Driving While Intoxicated (DWI) Defined (39:4-50)
DWI is operating a motor vehicle while “under the influence of intoxicating liquor, narcotic, hallucinogenic or habit producing drug.” The threshold for alcohol is a concentration of 0.08%.
The terms “narcotic, hallucinogenic or habit-producing drug” applies to substances that are inhaled that contain “toxic vapors or fumes” that may cause intoxication. It includes chemicals that may cause “inebriation, excitement, stupefaction or dulling of the brain or nervous system.” Other examples include butyl alcohol, pentachlorophenol, nitrous oxide, and more.
Recent Legislative Changes in New Jersey (39:4-50.16a)
New DWI laws took effect on December 1, 2019. Legislators found that a “majority” of DWI offenders continued to drive despite having a suspended license. Ignition interlock devices (IIDs) are now used that require a driver to submit a breath sample to detect alcohol before a vehicle will start.
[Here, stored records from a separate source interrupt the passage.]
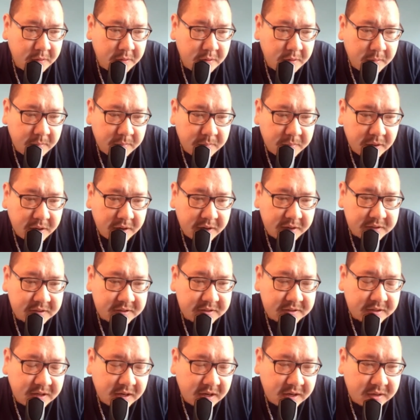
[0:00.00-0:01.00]
Brian
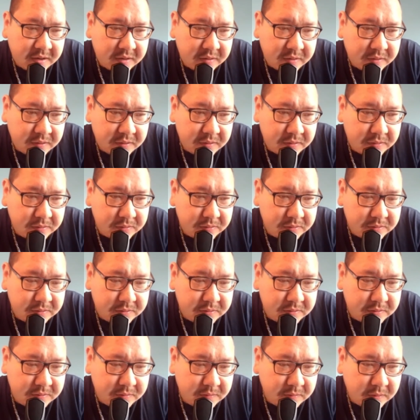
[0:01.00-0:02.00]
Scotto,
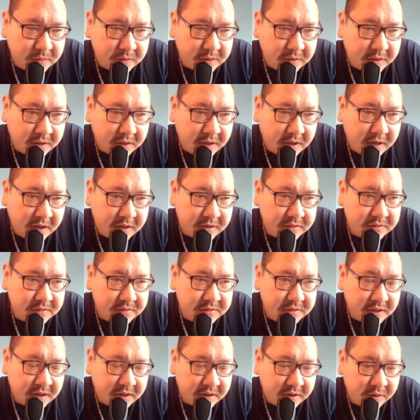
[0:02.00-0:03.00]
who's one of the guys who
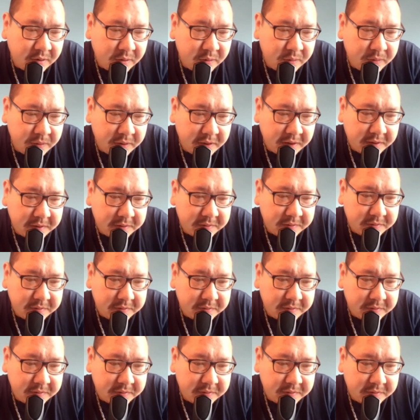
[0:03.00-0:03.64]
started Hoonigan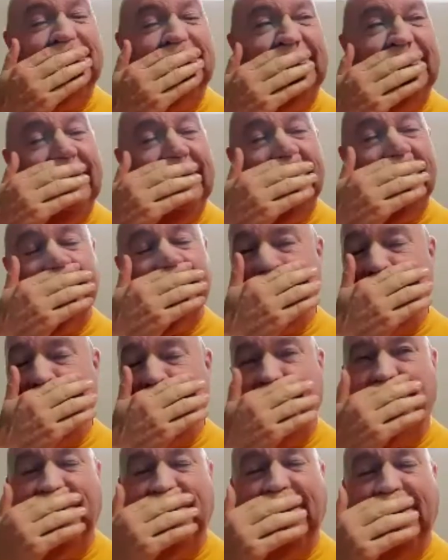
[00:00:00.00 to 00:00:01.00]
yes, I
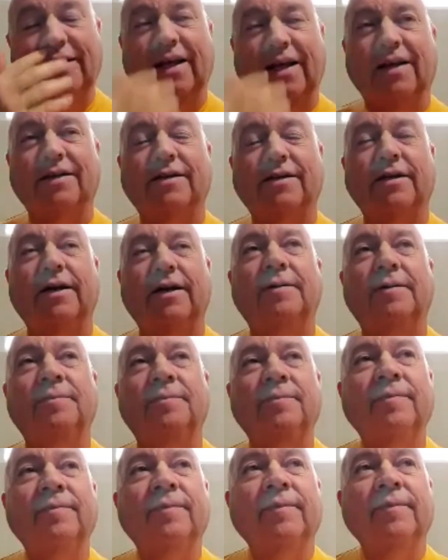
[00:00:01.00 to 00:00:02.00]
think that
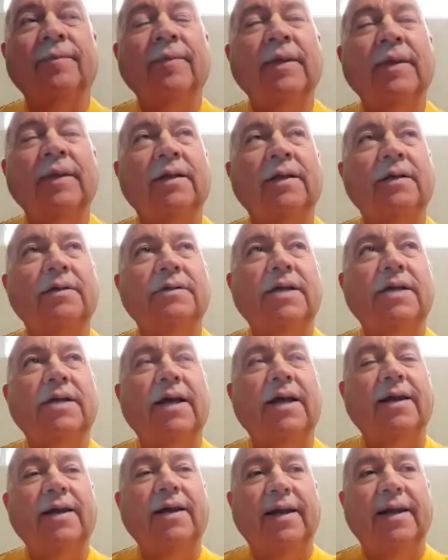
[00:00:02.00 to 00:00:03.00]

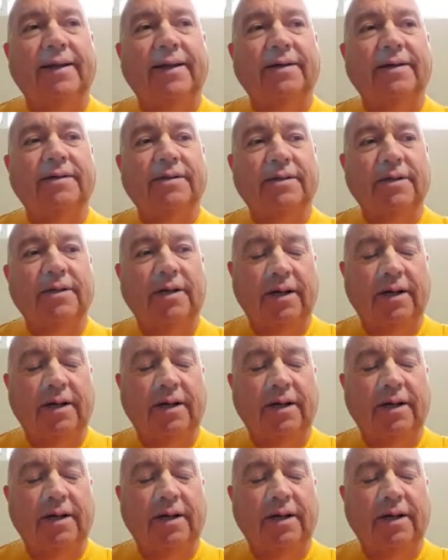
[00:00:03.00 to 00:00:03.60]
techniques,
Offenders are responsible for IID costs. The Insurance Institute for Highway Safety (IIHS), Centers for Disease Control and Prevention (CDC), and Mothers against Drunk Driving (MADD) all support these changes.
First Time DWI Offender Penalties
- Offenders whose BAC is .08 to .10% will have their driver's license suspended for 30 days and a maximum of $400 fine imposed. The driver must have an IID installed in their vehicle for up to six months. All first-time offenders must attend an Intoxicated Drivers Resource Center program for 12 to 48 hours.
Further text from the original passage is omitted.